Here’s a post I came across via @Urwingman.

The author, Nick, poses the question of whether or not porn is interfering with men’s/people’s dating success.

Almost every guy I talked to had the same reason for their dating struggles — they weren’t meeting enough girls. They gave excuses like “I don’t have the time,” or “I just don’t feel like it.” So, I pried further to determine where this lack of motivation stemmed from.

I found out that these men do have the time and energy to socialize with more women. This includes their lunch breaks, after work, on the weekends, and during errands. The glaring problem was that their daily routine included going home, pleasing themselves to porn, and then relaxing to play video games or surf the net…..

Consistent masturbation to pornography stops men from meeting women.

I don’t know. I’m not so sure that porn really has anything to do with it. Doesn’t this speak more to the possibility that these guys just don’t have an overwhelming desire to date anyone? I mean, if masturbating sates a person’s desire for companionship, doesn’t that really speak to the importance they place upon a need for companionship more than anything else? Therefore, it’s not the porn that is the problem. Nor is it the accessibility and ease of wanking it. I would think it’s the person’s desire to interact and form connections with other people that is the issue. Maybe it stems from a fear of rejection or a simple lack of interest in dealing with the hassle of dating. I don’t know. But I highly doubt that porn is the problem. It might be an outlier, but it’s not the root cause of why these guys aren’t going out and meeting people. Personally, I think that if guys consider masturbation to be better than a real live person from time to time, there are much deeper issues at work. You can get off and have no desire to meet anyone in those few hours after, but that typically fades, doesn’t it? Sure, if you’re sitting at home pleasuring yourself every 4-6 hours on the clock, then that might be a problem. What’s keeping people from going on dates or meeting people isn’t that they’ve relieved a sexual urge. It’s that they’re probably depressed. Porn or no porn, that would still be a factor. The correlation being drawn here doesn’t really work for me. But then, I think most of the correlations we draw between certain behavior and an outcome are sometimes faulty and our a result of us projecting our insecurities or fears on to other people .
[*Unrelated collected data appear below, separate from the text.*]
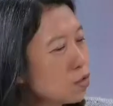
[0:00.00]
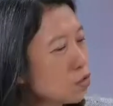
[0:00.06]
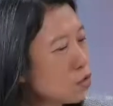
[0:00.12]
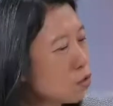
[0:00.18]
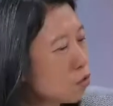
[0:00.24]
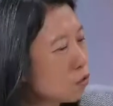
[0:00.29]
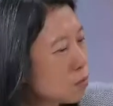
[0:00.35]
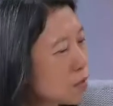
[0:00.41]

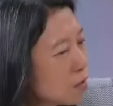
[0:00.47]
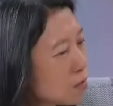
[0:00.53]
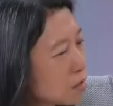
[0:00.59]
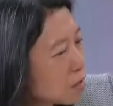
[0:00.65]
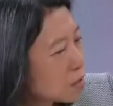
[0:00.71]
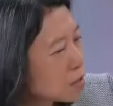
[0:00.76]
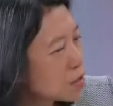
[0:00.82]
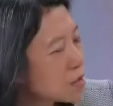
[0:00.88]
told me
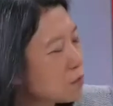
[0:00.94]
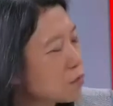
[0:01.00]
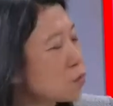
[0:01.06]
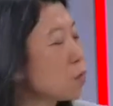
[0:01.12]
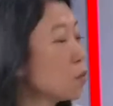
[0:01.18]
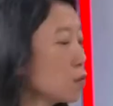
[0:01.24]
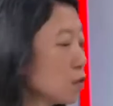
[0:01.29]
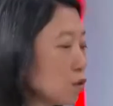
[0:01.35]
that,
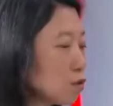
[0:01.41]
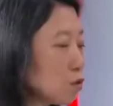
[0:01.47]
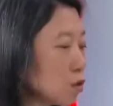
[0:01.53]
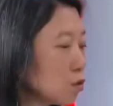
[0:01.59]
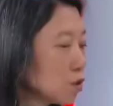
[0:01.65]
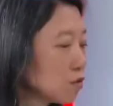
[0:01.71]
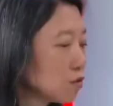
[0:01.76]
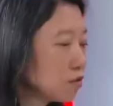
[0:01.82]
well, we don't
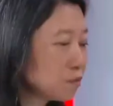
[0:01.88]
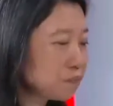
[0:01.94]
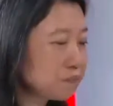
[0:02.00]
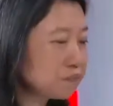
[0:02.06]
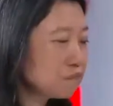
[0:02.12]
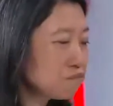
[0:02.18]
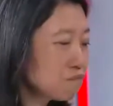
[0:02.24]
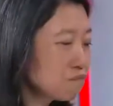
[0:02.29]
know
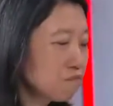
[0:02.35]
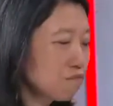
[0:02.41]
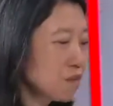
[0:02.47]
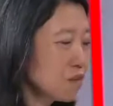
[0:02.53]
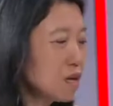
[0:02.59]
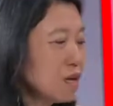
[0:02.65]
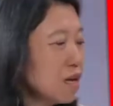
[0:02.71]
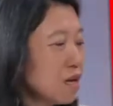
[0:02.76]

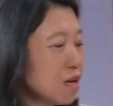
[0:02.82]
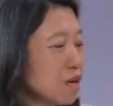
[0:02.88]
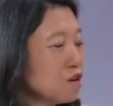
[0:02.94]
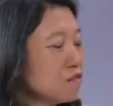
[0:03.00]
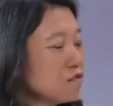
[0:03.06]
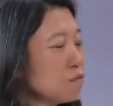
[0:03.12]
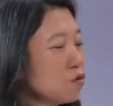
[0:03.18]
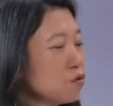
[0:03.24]

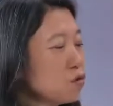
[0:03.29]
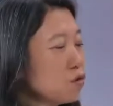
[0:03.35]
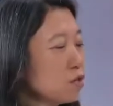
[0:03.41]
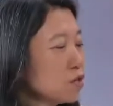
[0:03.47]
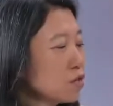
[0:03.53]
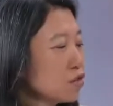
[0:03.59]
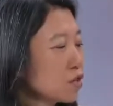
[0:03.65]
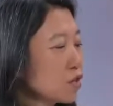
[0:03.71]
if Moon
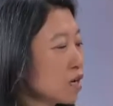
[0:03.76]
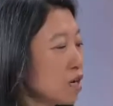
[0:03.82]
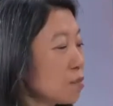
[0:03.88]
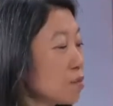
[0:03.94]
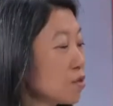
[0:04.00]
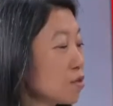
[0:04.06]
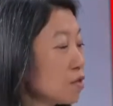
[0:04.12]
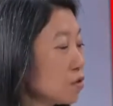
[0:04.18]
is a
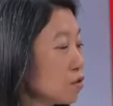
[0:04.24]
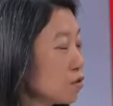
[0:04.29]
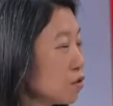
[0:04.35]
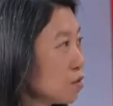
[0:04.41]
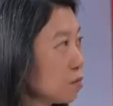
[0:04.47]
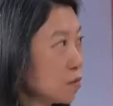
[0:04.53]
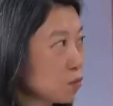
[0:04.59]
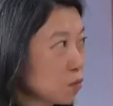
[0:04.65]
communist or
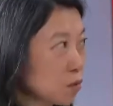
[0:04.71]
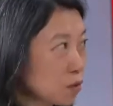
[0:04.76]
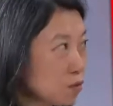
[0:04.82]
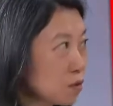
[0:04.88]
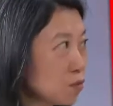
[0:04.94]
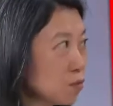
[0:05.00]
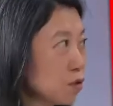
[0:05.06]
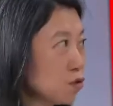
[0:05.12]
not, but one
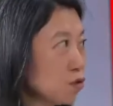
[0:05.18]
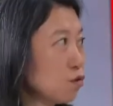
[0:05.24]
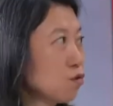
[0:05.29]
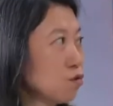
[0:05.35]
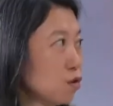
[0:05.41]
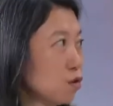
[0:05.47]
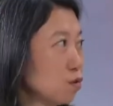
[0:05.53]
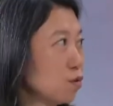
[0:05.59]
thing we do
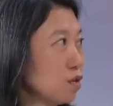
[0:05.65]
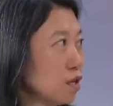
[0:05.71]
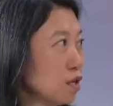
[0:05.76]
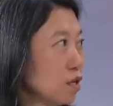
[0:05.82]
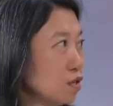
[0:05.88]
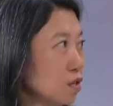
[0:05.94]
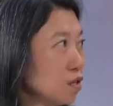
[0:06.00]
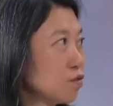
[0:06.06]
know
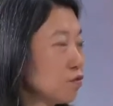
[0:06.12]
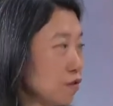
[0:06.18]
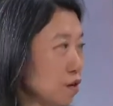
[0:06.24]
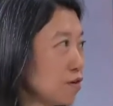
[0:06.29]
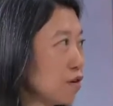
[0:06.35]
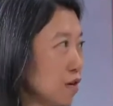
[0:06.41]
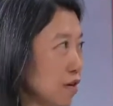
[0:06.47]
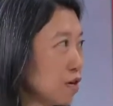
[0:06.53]
is he's
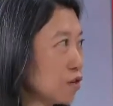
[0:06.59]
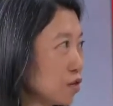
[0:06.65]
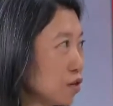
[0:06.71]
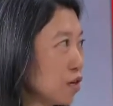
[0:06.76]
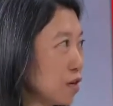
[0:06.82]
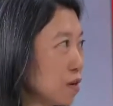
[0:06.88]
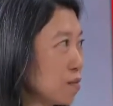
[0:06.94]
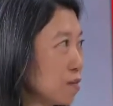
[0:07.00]
very
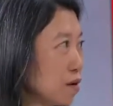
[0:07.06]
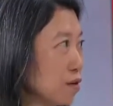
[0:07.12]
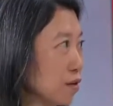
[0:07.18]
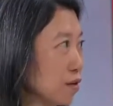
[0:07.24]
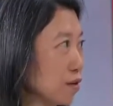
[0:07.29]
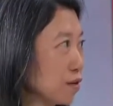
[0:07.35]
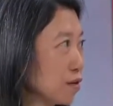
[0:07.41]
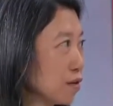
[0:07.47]

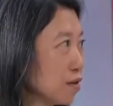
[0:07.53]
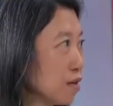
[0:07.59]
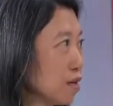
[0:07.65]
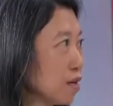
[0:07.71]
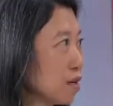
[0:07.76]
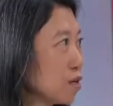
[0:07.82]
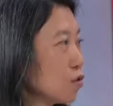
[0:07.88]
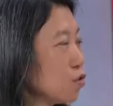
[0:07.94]
anti-America.
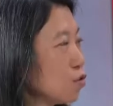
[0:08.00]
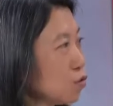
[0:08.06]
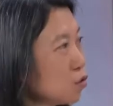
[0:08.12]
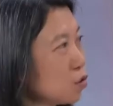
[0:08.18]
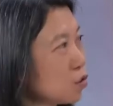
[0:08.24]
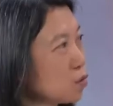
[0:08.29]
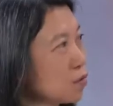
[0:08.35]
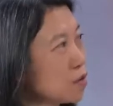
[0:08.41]
Because you
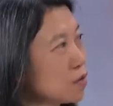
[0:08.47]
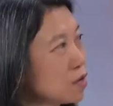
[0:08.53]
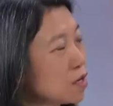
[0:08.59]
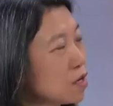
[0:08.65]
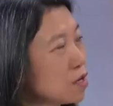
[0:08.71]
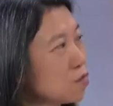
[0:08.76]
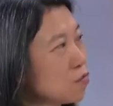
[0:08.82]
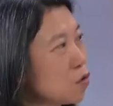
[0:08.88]
told me
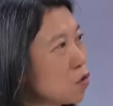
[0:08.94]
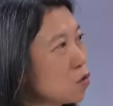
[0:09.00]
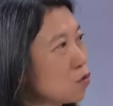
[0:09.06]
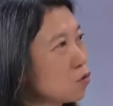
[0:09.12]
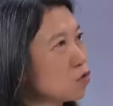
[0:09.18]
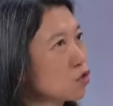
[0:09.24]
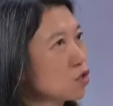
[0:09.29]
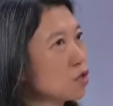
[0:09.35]
that he
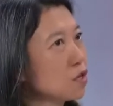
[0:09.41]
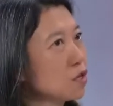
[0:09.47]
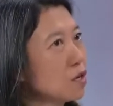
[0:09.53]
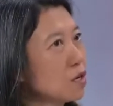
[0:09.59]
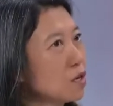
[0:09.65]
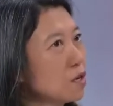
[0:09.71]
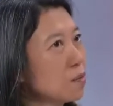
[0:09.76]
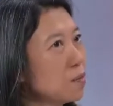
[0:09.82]
wrote
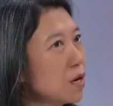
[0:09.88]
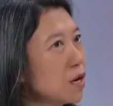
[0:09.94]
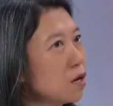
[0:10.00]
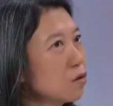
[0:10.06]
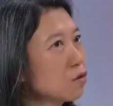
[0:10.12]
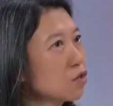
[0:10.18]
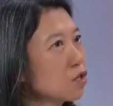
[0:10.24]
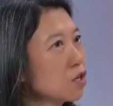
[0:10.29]

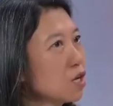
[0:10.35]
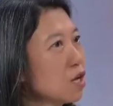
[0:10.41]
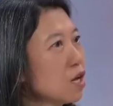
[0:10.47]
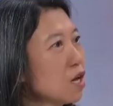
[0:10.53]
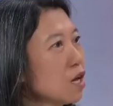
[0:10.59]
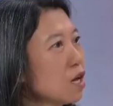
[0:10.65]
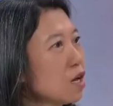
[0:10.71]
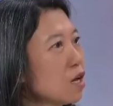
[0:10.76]
about
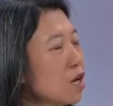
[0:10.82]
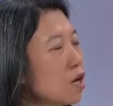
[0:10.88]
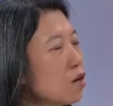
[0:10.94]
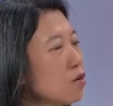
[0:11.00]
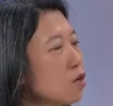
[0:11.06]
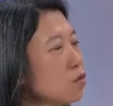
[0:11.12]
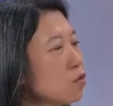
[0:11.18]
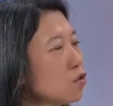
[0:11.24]
how
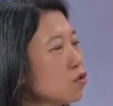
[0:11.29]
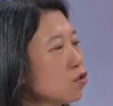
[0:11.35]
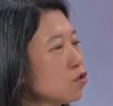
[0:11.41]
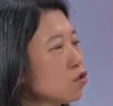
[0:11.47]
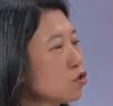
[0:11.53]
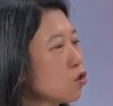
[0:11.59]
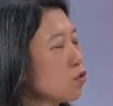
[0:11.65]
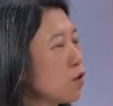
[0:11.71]
he was
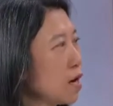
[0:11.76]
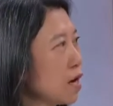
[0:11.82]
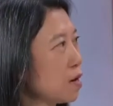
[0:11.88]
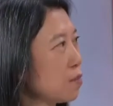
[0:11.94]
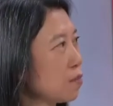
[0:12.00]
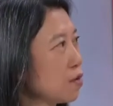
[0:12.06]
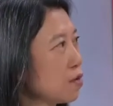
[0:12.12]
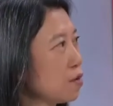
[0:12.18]
so
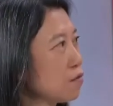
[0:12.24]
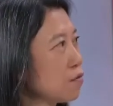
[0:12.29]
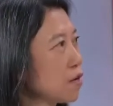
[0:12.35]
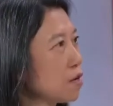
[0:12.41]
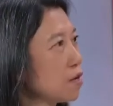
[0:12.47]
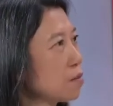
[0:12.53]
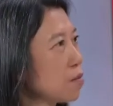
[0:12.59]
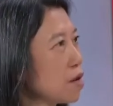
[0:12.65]
happy
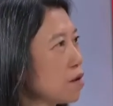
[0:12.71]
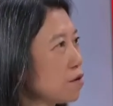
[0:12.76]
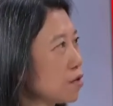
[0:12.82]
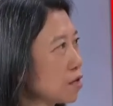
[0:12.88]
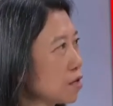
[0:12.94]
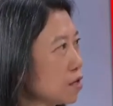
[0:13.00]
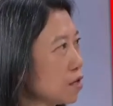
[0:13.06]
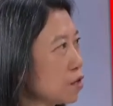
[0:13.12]
that
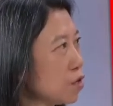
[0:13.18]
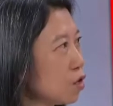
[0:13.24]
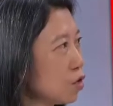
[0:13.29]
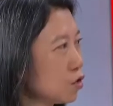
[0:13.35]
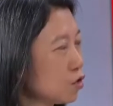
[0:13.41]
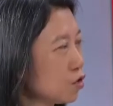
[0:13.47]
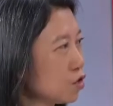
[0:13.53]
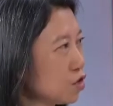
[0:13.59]
America
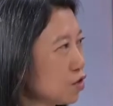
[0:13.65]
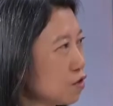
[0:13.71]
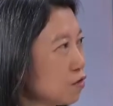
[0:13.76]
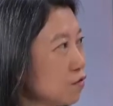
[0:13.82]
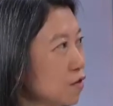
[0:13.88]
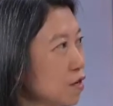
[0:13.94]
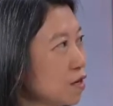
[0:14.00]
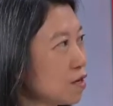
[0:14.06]
lost
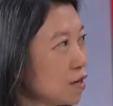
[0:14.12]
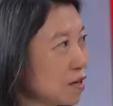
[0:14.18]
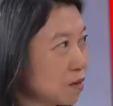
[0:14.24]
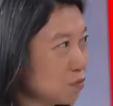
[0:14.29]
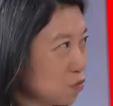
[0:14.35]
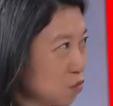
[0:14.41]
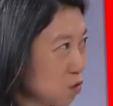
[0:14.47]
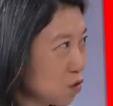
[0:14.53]
the
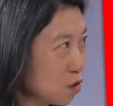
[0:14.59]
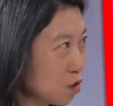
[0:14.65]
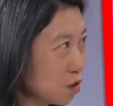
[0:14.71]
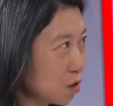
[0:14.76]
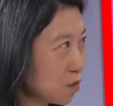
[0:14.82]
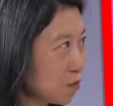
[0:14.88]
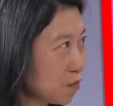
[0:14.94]
Vietnam War.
Take that post we discussed last month about the woman who wrote out a tutorial for other single women about how to find a boyfriend via online dating. She did all these things, like post a photo sans make up, and drew the conclusion that those very things are what attracted the guy she was dating. Yet she and this man had only been dating a few months, and he ended up breaking up with her not too long after her story went live on her site. (Mind you, one of them was how she liked to be spanked. So in that regard she might have a point.) Maybe if she had 3 or 4 relationships that came about due to this profile, then her theory might be true. But one instance does not indicate a pattern.
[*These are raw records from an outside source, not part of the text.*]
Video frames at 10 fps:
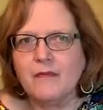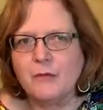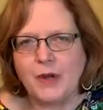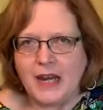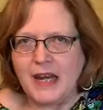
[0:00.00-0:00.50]

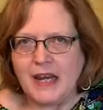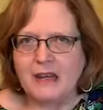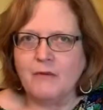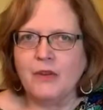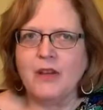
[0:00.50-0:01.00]

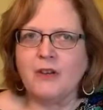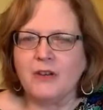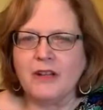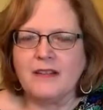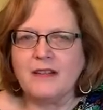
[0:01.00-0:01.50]
breaking when they're,
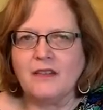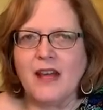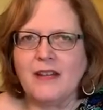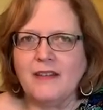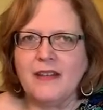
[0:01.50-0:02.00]
because a
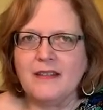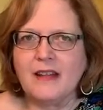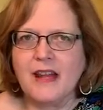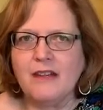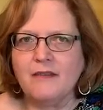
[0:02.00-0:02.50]
lot of these
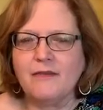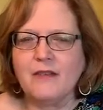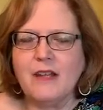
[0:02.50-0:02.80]
kind of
I was reading another story the other day about a woman who had been set up on a date by a matchmaker. From the minute the matchmaker informed her of the date, she went looking for clues to help her determine the guy’s level of interest. She followed the matchmaker’s instructions and placed an introductory phone call, then she sent him and email and he replied to that and they set up the date. But he didn’t contact her in the time between when they set up the date and the day of the date. So she show’s up at the restaurant and it’s pouring rain outside. She sends him a text to let him know she is there just in case he doesn’t know who she is. (Side note: the matchmaker didn’t send either of them photos of the other.) So 10-15 minutes go by and the guy shows up and she’s sitting at the bar. He finds her and she offers to go to the hostess to see if their table is ready. When she leaves he pulls out his phone, and he’s still checking messages when she gets back to their spot at the bar. Of course, she’s miffed that he “couldn’t wait” to pull out his phone then, yet didn’t manage to reply to her text just 15 minutes before. Never considering that, um, it was pouring rain outside and he was either walking in the rain and didn’t want his phone to get wet or just rushing to get to the place on time to meet her. Then she goes on to share that he kept stabbing his lemon and was pleasant enough, but…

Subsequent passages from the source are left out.